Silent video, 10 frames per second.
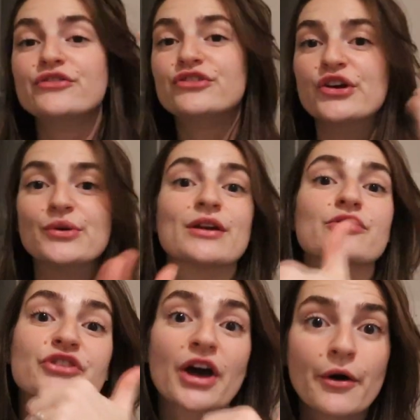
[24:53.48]
2
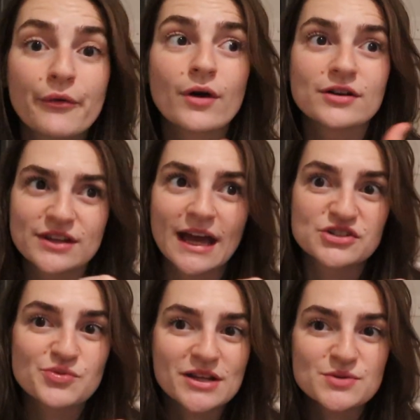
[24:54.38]
years ago, or yeah, in
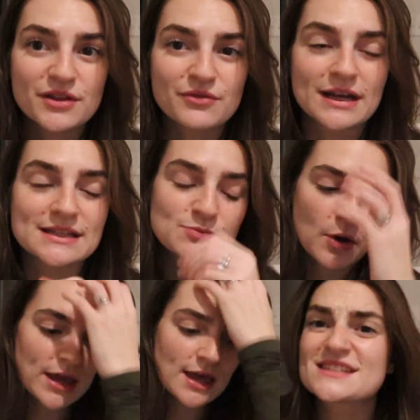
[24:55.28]
2023 at this
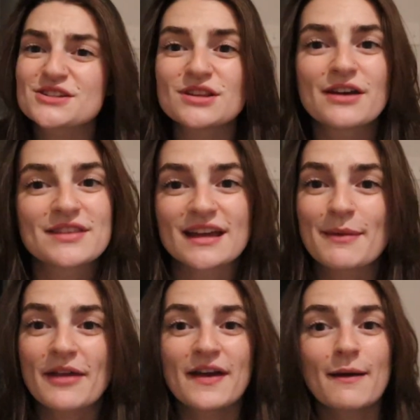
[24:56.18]
point. Still love and think
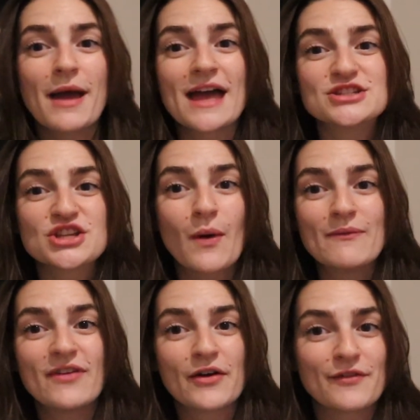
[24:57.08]
about them, and so
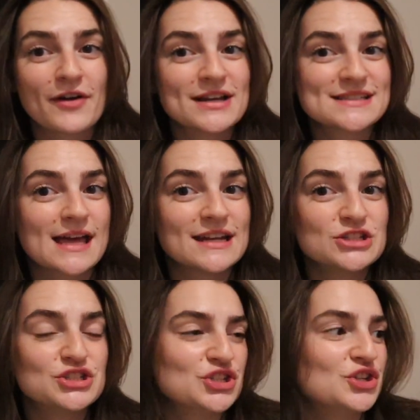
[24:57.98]
I'm very, very
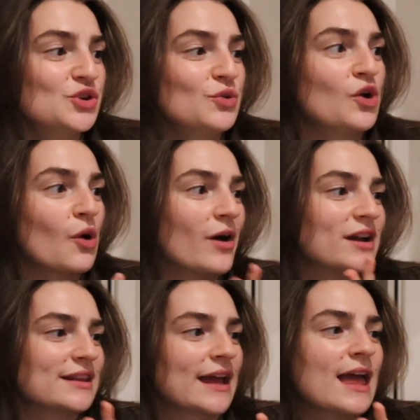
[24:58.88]
excited to go on
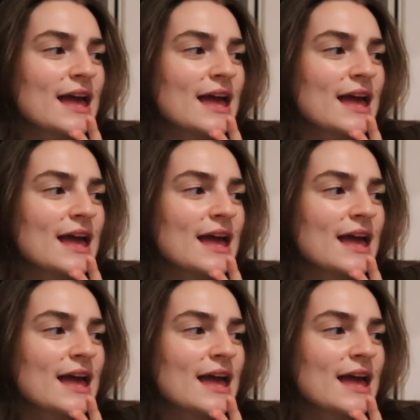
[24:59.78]
and like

□ □ □ □ □

Work required:
The pictures alone are to be left out when the data above is copied; all else must match exactly.

Solution to this problem:
Silent video, 10 frames per second.
[24:53.48]
2
[24:54.38]
years ago, or yeah, in
[24:55.28]
2023 at this
[24:56.18]
point. Still love and think
[24:57.08]
about them, and so
[24:57.98]
I'm very, very
[24:58.88]
excited to go on
[24:59.78]
and like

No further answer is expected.